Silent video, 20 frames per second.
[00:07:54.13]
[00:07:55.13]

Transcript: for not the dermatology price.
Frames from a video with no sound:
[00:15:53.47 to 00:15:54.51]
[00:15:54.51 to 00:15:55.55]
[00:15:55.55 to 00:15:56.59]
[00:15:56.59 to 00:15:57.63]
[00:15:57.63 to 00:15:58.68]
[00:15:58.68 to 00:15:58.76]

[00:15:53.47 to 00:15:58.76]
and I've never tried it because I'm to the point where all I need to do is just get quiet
__________
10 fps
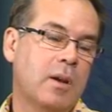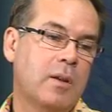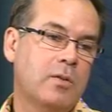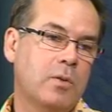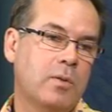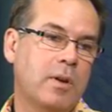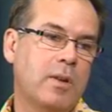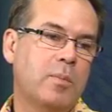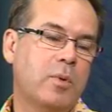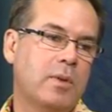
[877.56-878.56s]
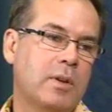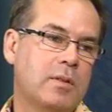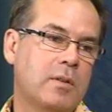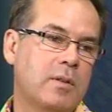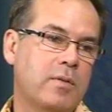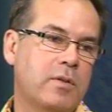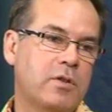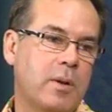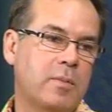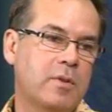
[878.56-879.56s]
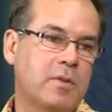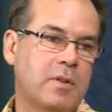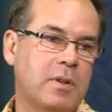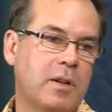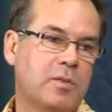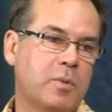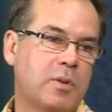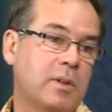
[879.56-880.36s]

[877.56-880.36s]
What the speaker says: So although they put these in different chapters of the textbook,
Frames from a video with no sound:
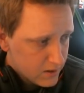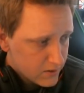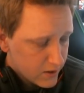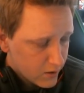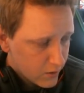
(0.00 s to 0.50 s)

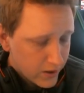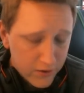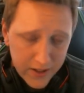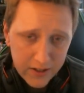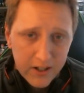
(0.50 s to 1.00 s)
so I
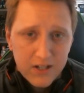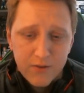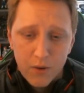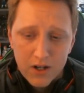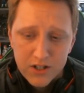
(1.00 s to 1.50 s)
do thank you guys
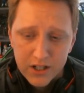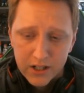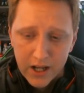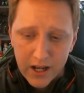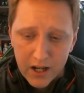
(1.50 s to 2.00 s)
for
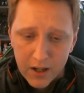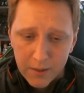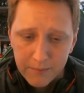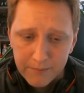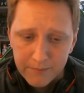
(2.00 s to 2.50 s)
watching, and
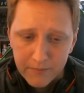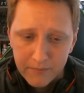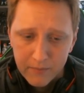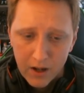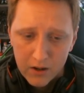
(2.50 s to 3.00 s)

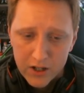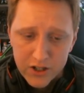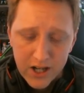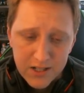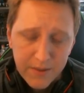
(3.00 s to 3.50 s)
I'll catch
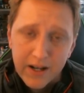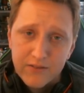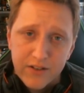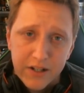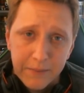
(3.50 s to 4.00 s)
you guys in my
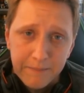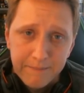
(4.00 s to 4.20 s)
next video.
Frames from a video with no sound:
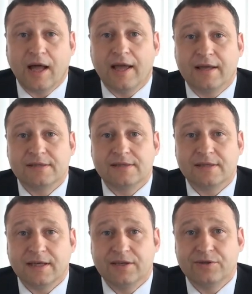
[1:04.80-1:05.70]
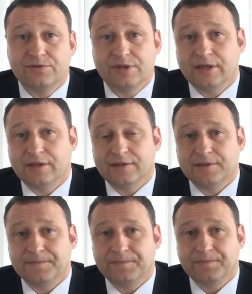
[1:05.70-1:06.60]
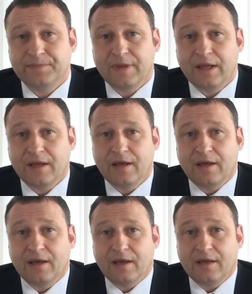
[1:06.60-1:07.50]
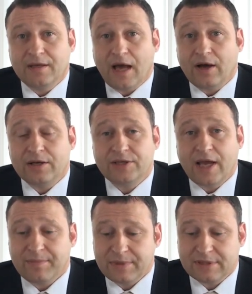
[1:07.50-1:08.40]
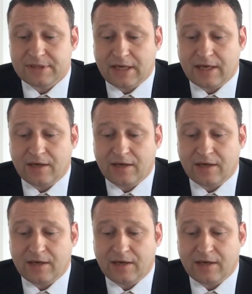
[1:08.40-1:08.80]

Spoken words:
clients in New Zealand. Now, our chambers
__________
- REQUIREMENT:
Using the entries above, extract exactly the span from the line with "[00:07:54.13]" to the line with "[00:15:57.63 to 00:15:58.68]", both lines included; leave out everything else.

- EXERCISE RESULT:
[00:07:54.13]
[00:07:55.13]

Transcript: for not the dermatology price.
Frames from a video with no sound:
[00:15:53.47 to 00:15:54.51]
[00:15:54.51 to 00:15:55.55]
[00:15:55.55 to 00:15:56.59]
[00:15:56.59 to 00:15:57.63]
[00:15:57.63 to 00:15:58.68]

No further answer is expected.